GIVEN RECORDS Start Marker
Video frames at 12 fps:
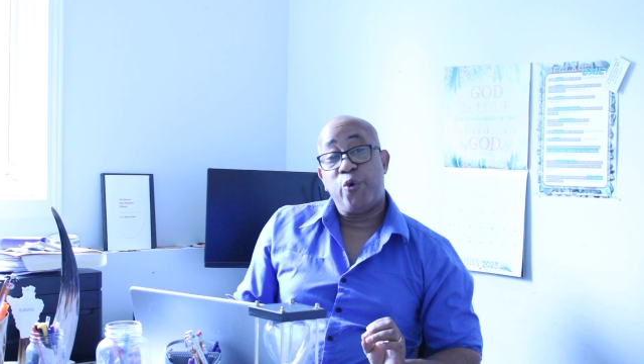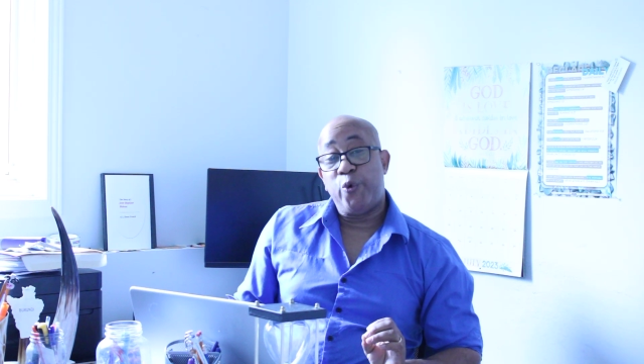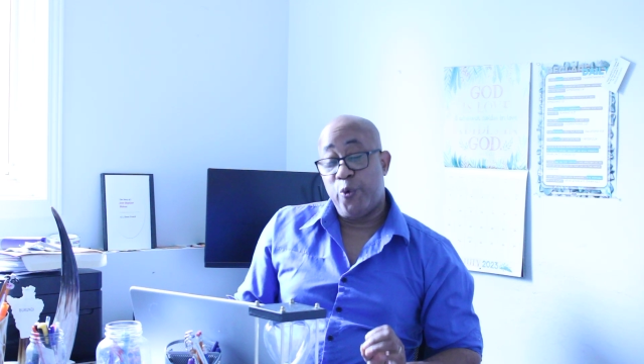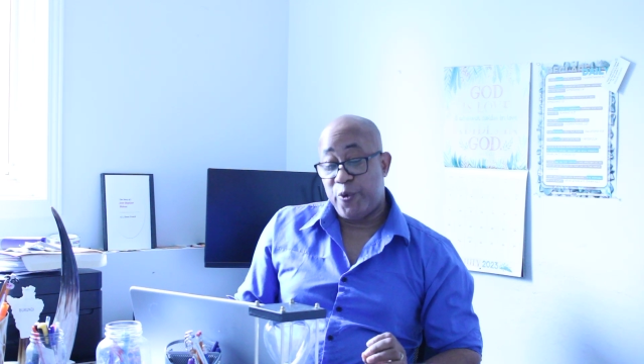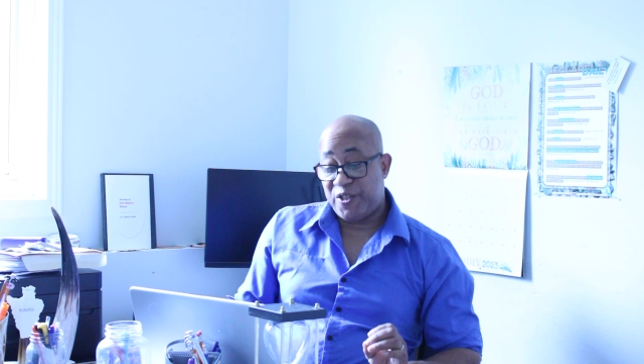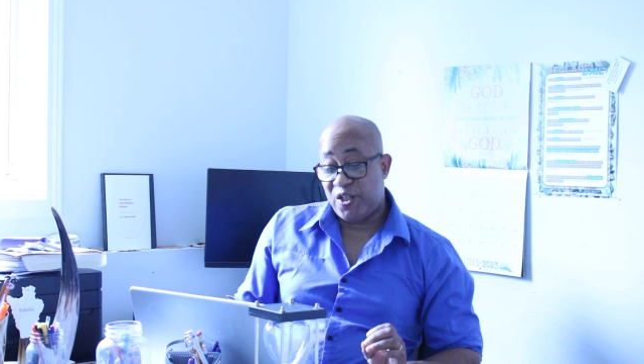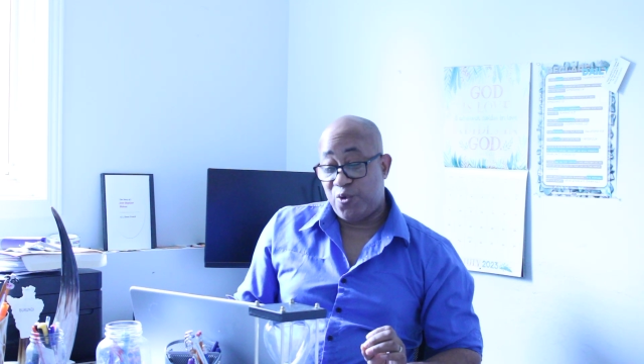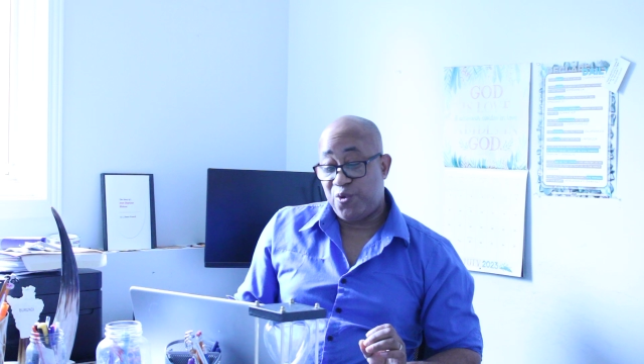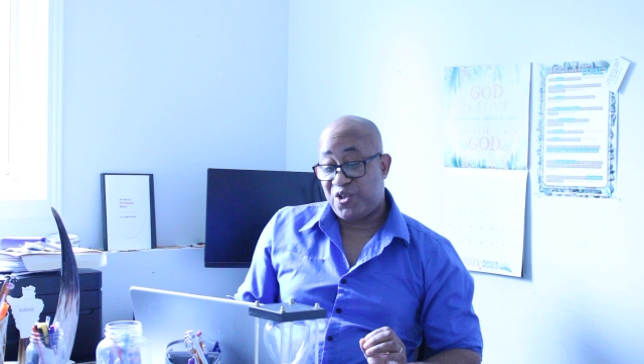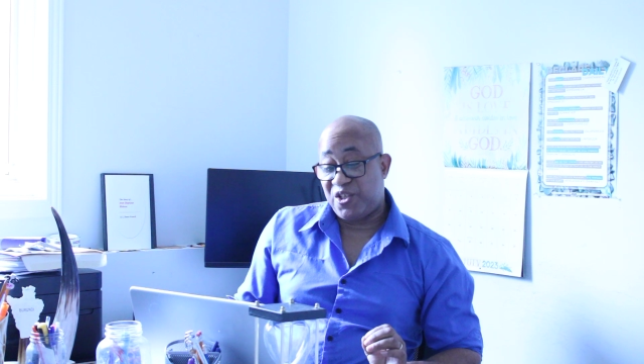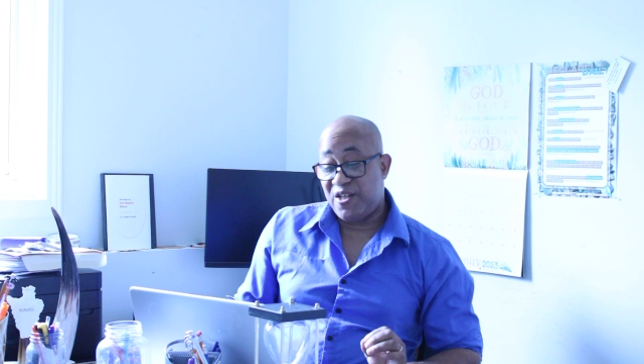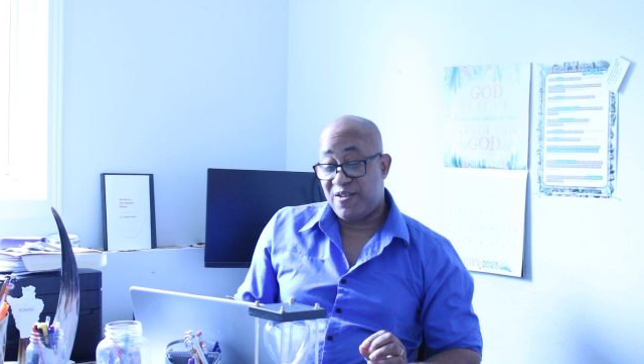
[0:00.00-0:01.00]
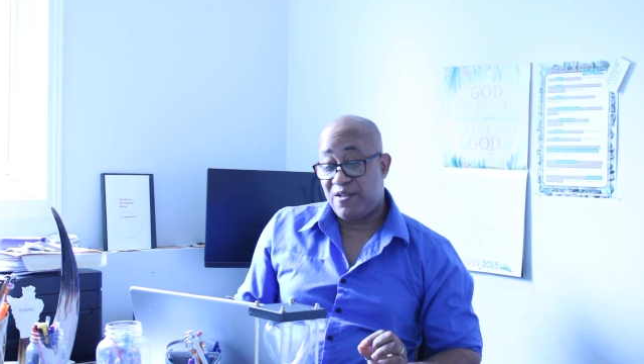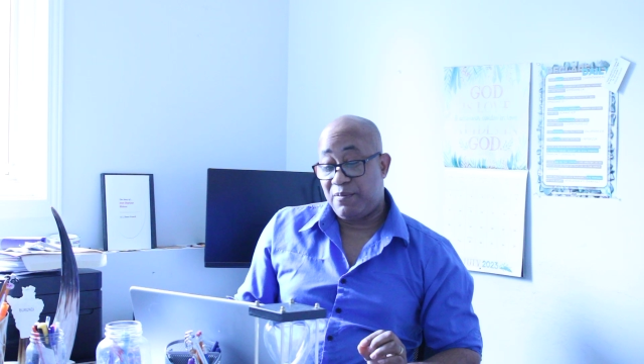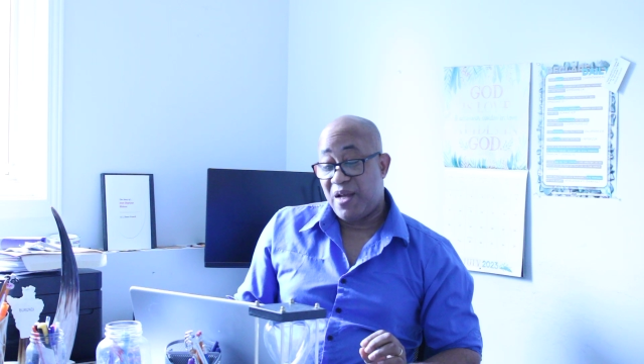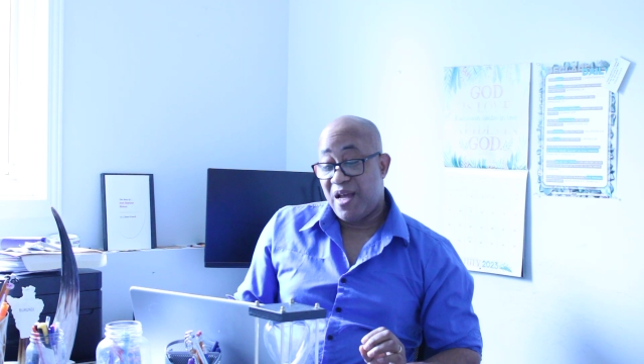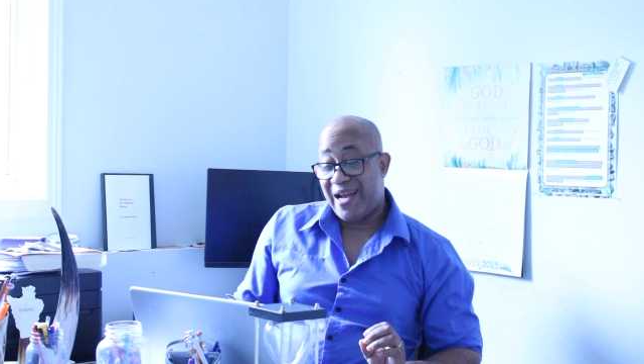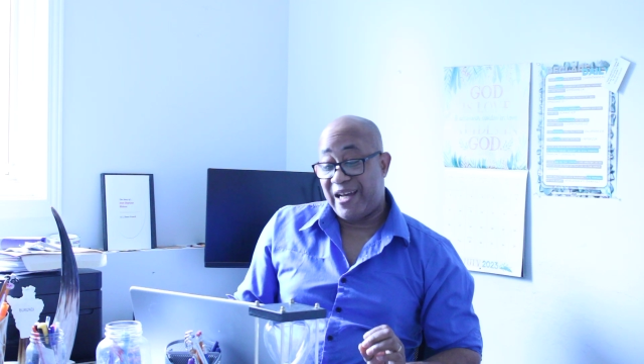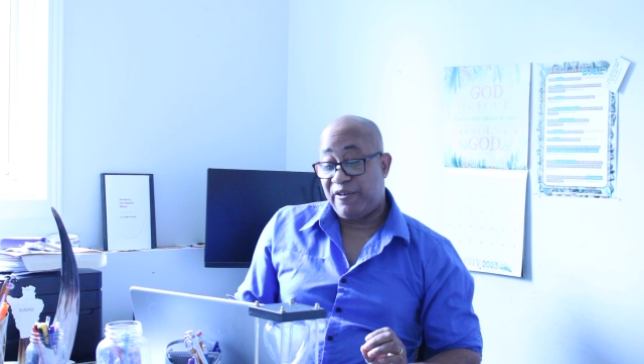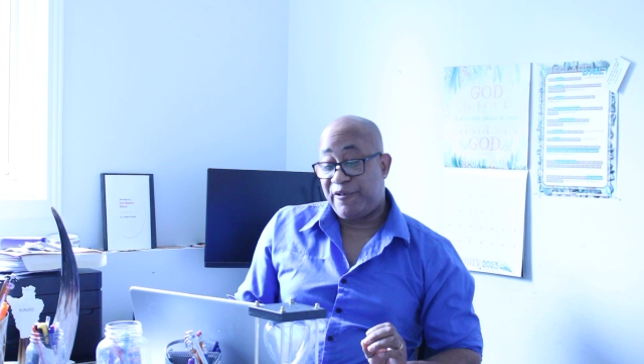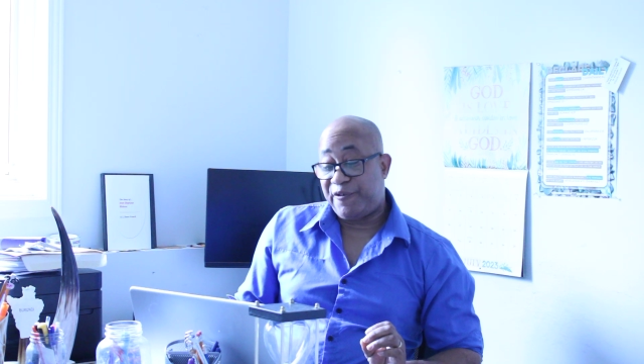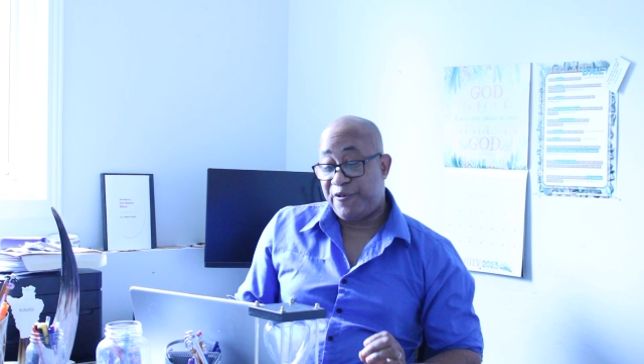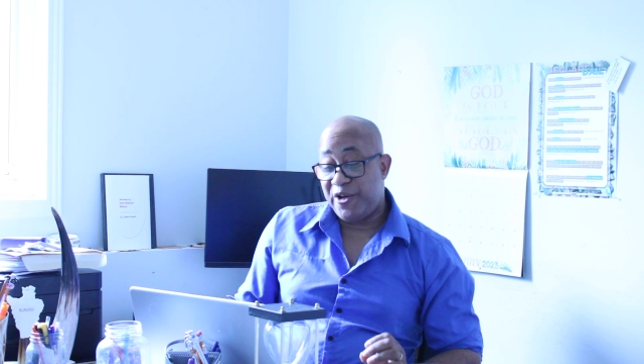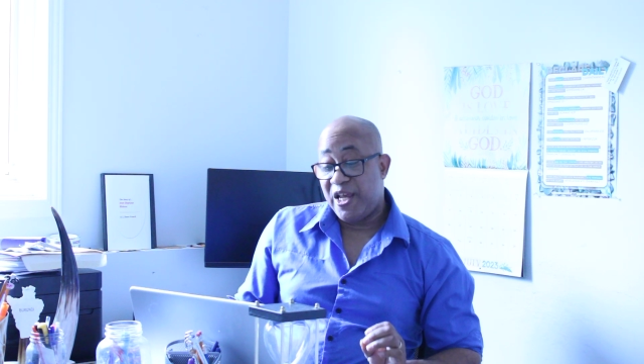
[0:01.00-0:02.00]
Rosicrucianism and
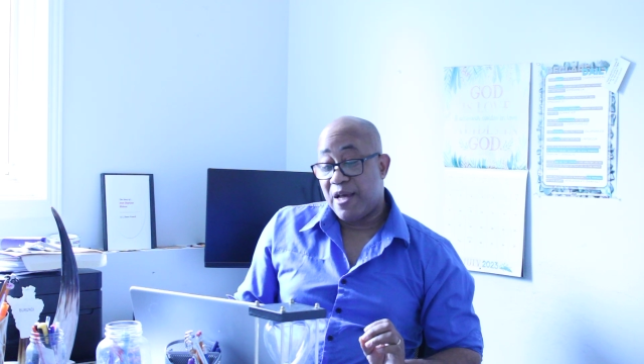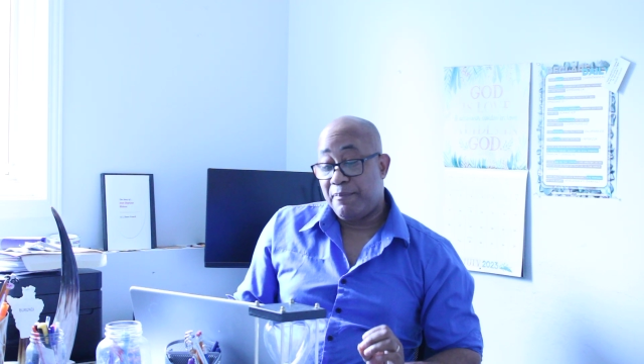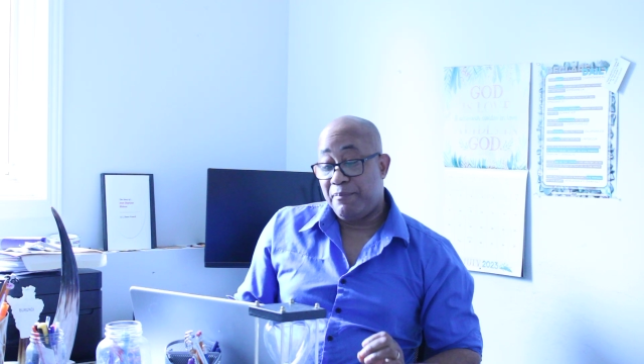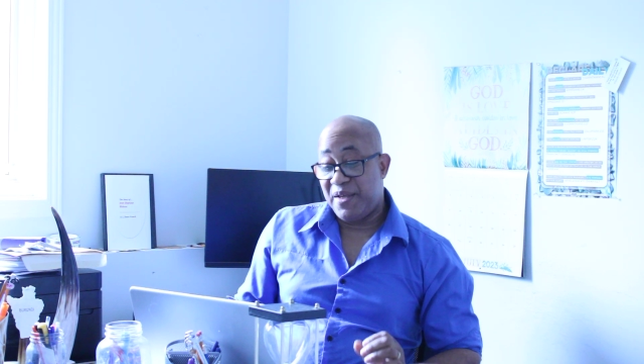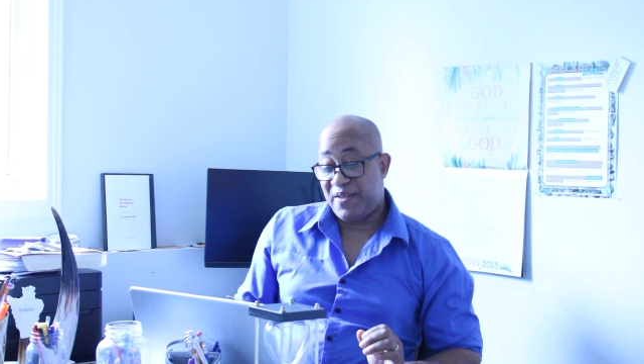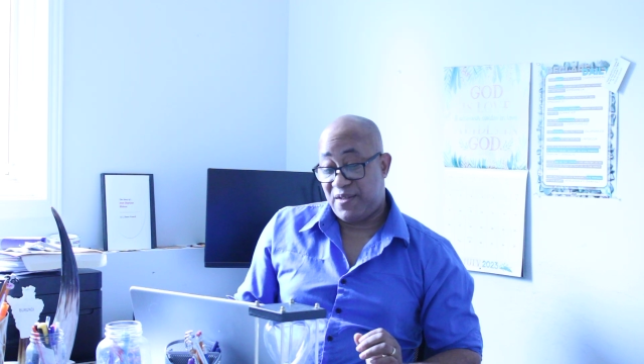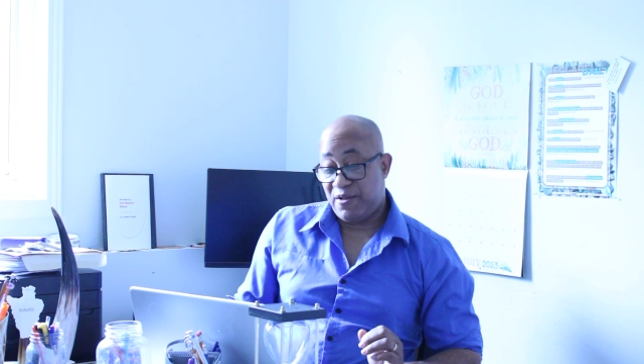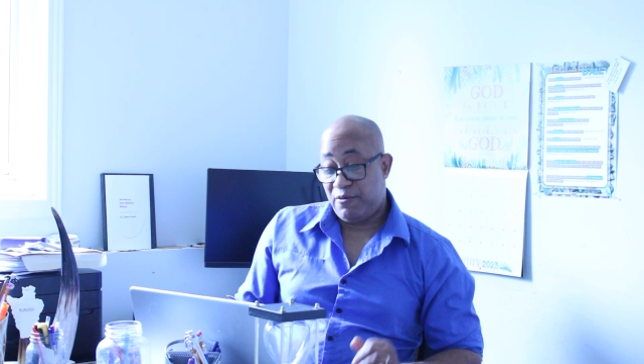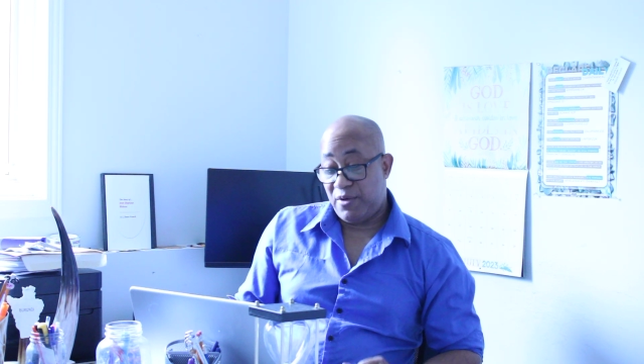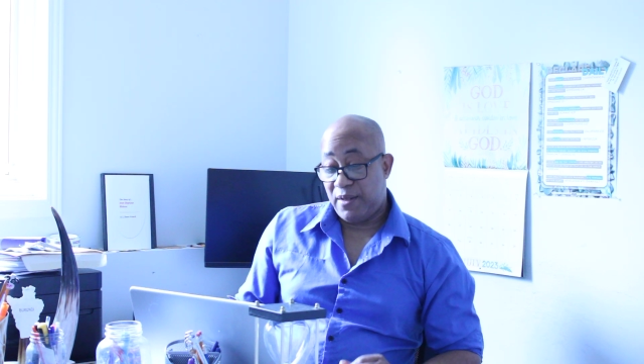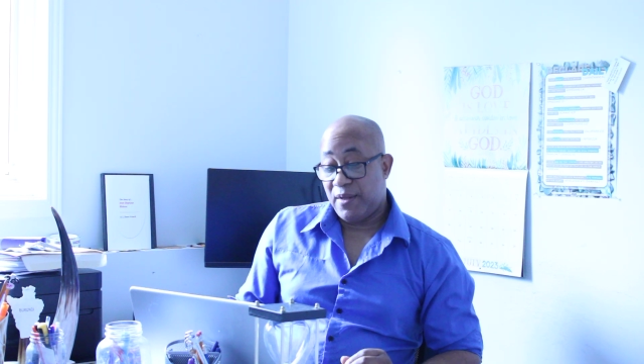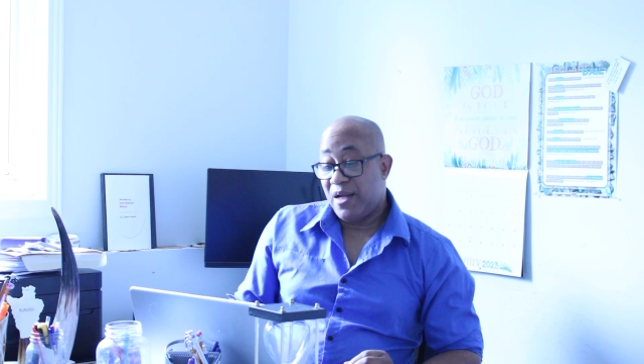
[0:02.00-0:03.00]
Freemasonry.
GIVEN RECORDS End Marker
> TASK GOAL:
Print the material in full and exactly; the pictures must not be printed.

> RESULT OF THE TASK:
Video frames at 12 fps:
[0:00.00-0:01.00]
[0:01.00-0:02.00]
Rosicrucianism and
[0:02.00-0:03.00]
Freemasonry.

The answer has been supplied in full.